Study material -

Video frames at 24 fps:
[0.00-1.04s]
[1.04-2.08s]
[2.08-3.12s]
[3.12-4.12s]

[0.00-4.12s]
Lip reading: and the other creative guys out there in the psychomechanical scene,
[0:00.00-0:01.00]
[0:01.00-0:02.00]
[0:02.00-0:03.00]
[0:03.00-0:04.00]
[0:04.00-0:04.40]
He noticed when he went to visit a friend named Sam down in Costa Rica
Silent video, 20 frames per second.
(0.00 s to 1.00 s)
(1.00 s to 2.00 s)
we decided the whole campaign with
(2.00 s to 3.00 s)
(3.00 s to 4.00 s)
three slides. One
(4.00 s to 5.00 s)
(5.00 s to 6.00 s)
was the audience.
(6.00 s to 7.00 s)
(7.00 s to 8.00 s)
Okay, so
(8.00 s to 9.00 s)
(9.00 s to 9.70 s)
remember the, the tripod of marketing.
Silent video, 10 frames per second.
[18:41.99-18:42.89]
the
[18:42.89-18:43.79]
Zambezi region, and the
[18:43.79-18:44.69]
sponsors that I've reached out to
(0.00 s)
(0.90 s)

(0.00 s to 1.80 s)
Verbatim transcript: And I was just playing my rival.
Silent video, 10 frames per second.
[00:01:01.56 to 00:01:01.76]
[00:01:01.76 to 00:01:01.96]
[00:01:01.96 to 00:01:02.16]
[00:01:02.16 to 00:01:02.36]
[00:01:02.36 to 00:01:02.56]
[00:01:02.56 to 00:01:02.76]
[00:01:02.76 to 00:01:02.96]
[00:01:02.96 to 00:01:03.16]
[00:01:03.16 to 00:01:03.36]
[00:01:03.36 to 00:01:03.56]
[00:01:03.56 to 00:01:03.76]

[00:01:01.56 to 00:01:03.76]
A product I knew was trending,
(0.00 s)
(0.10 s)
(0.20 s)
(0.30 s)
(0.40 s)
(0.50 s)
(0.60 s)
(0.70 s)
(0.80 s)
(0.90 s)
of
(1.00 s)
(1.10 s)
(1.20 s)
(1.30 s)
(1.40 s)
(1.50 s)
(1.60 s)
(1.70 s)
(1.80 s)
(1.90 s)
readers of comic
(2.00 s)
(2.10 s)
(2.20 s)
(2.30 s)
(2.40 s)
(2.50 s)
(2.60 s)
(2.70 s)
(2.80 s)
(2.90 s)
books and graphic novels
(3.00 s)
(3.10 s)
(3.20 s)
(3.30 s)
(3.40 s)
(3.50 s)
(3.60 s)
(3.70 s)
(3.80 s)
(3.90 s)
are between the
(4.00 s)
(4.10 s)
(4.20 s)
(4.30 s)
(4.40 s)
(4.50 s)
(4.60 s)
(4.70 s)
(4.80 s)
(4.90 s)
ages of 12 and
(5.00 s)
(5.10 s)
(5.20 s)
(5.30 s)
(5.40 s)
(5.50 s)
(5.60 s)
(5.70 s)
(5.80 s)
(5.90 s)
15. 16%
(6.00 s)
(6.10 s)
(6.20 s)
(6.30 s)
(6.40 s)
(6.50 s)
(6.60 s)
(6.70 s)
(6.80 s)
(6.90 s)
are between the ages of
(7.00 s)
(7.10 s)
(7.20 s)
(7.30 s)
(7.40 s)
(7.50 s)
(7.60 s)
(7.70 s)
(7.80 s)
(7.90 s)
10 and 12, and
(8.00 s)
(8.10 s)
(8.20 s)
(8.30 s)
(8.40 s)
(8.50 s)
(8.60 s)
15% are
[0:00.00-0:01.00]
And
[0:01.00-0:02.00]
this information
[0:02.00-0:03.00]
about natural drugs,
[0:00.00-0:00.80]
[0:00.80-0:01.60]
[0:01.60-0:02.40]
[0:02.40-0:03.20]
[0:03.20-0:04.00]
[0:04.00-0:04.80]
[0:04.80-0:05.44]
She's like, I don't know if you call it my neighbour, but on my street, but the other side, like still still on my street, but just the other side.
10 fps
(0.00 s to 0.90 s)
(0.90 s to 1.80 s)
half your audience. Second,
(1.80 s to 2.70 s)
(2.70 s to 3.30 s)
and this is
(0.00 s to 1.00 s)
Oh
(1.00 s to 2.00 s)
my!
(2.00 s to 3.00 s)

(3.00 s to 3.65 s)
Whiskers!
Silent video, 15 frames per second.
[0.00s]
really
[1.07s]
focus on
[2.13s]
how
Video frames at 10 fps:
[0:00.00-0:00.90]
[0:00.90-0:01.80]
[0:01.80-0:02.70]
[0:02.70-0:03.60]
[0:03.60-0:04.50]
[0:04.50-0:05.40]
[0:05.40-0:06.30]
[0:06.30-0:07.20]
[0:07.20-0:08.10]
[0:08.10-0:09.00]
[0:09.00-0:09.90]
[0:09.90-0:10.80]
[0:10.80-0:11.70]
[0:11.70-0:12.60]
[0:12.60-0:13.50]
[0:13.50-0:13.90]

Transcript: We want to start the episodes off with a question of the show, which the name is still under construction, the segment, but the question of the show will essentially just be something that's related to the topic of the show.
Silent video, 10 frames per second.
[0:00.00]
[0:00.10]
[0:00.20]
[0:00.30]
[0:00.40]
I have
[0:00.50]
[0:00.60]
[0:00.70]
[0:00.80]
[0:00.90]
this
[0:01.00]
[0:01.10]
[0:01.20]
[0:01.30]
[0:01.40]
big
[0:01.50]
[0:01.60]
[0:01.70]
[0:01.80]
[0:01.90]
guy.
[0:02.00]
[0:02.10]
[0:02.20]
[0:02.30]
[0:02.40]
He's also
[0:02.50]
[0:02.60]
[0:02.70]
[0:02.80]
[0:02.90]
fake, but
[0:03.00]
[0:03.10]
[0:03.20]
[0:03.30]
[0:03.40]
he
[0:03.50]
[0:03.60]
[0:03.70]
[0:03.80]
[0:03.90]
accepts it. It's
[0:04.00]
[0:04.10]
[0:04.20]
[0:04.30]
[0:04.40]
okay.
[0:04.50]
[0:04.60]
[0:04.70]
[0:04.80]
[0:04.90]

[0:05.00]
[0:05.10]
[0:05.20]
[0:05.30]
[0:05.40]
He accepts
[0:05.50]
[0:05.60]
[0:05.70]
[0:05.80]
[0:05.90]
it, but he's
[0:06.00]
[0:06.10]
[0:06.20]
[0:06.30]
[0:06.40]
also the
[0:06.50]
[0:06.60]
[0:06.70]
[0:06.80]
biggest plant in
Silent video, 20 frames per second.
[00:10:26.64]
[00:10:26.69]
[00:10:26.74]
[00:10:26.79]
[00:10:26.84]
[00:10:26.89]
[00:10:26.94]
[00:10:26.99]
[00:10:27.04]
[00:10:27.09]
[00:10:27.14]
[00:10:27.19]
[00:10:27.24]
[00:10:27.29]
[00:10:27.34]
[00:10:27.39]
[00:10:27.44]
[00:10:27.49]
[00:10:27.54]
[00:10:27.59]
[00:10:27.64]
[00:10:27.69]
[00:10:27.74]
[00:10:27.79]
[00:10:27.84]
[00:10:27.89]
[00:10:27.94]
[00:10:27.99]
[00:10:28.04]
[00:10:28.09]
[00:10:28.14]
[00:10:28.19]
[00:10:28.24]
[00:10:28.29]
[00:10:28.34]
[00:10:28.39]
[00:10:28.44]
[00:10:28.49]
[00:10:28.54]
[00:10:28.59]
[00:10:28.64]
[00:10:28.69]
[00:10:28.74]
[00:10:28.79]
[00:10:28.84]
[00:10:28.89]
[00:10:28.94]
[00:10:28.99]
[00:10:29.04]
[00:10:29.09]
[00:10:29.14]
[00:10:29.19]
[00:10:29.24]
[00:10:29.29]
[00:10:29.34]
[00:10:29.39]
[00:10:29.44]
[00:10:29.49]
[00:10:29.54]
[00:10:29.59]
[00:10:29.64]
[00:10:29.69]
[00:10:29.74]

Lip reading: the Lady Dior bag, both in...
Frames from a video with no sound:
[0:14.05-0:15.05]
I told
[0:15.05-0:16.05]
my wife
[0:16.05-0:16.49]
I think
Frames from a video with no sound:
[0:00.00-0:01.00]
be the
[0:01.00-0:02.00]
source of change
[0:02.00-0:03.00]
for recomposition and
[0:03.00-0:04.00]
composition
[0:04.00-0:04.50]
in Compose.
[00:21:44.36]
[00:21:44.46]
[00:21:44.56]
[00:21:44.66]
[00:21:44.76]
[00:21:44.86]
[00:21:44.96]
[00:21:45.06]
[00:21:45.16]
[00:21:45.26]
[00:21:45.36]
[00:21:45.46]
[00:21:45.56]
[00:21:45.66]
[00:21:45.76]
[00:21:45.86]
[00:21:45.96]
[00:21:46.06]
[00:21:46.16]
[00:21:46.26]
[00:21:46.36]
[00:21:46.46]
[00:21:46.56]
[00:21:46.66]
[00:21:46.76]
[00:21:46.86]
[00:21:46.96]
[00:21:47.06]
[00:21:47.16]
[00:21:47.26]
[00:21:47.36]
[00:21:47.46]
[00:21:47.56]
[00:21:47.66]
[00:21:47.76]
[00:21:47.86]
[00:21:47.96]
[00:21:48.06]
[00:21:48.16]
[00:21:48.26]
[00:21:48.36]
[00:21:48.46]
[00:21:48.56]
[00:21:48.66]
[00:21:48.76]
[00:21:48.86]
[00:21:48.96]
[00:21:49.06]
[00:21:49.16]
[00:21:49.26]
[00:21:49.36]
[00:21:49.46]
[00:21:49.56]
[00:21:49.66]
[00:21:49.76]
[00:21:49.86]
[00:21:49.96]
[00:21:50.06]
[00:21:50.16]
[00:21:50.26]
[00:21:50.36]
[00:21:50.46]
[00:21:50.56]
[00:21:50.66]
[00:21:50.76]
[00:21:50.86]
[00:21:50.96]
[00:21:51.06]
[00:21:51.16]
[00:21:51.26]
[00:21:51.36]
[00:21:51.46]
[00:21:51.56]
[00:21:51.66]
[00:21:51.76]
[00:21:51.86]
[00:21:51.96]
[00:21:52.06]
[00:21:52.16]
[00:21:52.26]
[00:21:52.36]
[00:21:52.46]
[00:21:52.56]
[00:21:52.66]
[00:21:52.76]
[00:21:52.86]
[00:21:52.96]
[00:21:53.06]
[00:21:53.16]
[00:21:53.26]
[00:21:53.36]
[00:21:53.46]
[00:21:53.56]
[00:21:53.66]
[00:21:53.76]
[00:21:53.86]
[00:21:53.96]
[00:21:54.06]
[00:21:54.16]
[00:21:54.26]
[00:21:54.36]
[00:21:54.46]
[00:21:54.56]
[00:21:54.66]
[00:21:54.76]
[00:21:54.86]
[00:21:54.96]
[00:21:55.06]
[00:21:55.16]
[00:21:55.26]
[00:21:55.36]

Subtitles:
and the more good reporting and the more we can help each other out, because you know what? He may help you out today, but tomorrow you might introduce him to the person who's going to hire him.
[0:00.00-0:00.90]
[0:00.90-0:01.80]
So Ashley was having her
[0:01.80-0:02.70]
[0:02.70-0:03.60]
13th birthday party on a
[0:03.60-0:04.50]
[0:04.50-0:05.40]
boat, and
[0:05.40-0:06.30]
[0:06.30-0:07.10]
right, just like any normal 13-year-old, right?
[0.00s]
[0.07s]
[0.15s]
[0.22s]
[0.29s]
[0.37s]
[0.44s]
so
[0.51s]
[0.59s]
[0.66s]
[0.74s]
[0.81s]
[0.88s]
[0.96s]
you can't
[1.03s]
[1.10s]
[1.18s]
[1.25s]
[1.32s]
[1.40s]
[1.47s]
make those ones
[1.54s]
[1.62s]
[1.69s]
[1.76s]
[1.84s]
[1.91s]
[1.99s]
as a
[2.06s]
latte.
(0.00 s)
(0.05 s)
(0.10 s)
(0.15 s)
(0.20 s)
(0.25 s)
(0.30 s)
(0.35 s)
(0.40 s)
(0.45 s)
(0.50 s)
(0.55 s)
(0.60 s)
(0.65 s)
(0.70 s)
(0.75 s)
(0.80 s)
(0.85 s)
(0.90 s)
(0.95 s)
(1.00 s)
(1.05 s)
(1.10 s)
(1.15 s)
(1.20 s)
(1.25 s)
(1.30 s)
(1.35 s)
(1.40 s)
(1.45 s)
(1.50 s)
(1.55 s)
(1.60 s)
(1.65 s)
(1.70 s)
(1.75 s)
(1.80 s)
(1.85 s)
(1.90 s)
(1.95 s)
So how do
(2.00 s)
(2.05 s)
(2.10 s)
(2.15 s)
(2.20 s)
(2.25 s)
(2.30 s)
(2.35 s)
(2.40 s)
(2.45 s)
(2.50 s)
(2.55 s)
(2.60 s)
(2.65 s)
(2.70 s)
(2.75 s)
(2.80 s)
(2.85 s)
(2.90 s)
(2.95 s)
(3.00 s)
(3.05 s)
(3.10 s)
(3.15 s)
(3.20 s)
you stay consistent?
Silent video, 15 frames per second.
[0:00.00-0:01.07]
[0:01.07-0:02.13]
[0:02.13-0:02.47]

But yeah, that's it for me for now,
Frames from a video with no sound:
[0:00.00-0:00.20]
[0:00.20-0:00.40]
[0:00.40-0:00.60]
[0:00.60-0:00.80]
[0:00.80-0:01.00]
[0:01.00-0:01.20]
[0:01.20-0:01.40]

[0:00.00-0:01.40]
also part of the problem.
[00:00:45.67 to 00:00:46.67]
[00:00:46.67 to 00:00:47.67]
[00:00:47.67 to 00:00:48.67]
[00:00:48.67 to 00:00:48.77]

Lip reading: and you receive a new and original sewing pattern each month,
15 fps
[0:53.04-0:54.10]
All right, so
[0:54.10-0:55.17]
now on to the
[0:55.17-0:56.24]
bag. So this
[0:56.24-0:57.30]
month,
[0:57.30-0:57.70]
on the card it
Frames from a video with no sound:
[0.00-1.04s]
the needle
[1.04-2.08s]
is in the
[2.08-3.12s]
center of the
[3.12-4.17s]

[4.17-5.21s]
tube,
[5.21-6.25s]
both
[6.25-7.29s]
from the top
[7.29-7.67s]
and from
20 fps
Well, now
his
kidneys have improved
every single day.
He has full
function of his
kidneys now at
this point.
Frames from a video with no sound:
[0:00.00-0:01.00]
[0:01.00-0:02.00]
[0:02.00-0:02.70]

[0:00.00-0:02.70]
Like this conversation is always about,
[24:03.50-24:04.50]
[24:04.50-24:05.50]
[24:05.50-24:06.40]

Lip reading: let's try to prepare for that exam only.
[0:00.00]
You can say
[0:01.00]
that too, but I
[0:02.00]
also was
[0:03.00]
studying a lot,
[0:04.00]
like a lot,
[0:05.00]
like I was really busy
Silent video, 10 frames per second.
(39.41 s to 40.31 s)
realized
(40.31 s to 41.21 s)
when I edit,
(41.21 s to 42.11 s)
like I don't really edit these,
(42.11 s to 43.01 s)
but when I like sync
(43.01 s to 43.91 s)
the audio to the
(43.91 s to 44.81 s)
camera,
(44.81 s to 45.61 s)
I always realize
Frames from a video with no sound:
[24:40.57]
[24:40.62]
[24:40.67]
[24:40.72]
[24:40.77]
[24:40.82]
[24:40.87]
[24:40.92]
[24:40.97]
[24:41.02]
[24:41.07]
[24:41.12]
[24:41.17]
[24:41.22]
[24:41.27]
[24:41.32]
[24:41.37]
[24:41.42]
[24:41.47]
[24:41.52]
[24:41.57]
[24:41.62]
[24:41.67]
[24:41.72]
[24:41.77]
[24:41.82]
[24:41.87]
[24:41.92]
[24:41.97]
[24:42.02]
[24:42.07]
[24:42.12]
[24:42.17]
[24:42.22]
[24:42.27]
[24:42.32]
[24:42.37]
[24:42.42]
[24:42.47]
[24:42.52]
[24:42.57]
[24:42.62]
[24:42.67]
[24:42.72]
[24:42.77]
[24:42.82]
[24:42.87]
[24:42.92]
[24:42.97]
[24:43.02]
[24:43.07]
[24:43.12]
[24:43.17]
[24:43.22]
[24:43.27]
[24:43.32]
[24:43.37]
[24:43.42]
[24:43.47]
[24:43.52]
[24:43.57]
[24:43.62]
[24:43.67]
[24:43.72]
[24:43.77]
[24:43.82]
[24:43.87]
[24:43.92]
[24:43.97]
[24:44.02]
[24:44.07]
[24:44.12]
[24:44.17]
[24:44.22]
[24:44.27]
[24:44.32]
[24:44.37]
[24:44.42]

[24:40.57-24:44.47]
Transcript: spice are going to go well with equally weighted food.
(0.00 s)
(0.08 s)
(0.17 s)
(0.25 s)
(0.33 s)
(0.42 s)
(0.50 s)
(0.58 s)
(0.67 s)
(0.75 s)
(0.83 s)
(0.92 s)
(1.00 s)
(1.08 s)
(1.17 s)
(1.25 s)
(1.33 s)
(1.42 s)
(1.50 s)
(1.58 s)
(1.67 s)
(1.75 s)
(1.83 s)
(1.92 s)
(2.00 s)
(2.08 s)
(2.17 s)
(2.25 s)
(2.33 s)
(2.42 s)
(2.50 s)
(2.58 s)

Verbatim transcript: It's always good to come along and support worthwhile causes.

Task description - Going back to the entries above, set down exactly the lines that begin at the one with "[00:21:47.06]" and end at the one with "[00:21:50.36]", both included, and nothing else.

Task answer -
[00:21:47.06]
[00:21:47.16]
[00:21:47.26]
[00:21:47.36]
[00:21:47.46]
[00:21:47.56]
[00:21:47.66]
[00:21:47.76]
[00:21:47.86]
[00:21:47.96]
[00:21:48.06]
[00:21:48.16]
[00:21:48.26]
[00:21:48.36]
[00:21:48.46]
[00:21:48.56]
[00:21:48.66]
[00:21:48.76]
[00:21:48.86]
[00:21:48.96]
[00:21:49.06]
[00:21:49.16]
[00:21:49.26]
[00:21:49.36]
[00:21:49.46]
[00:21:49.56]
[00:21:49.66]
[00:21:49.76]
[00:21:49.86]
[00:21:49.96]
[00:21:50.06]
[00:21:50.16]
[00:21:50.26]
[00:21:50.36]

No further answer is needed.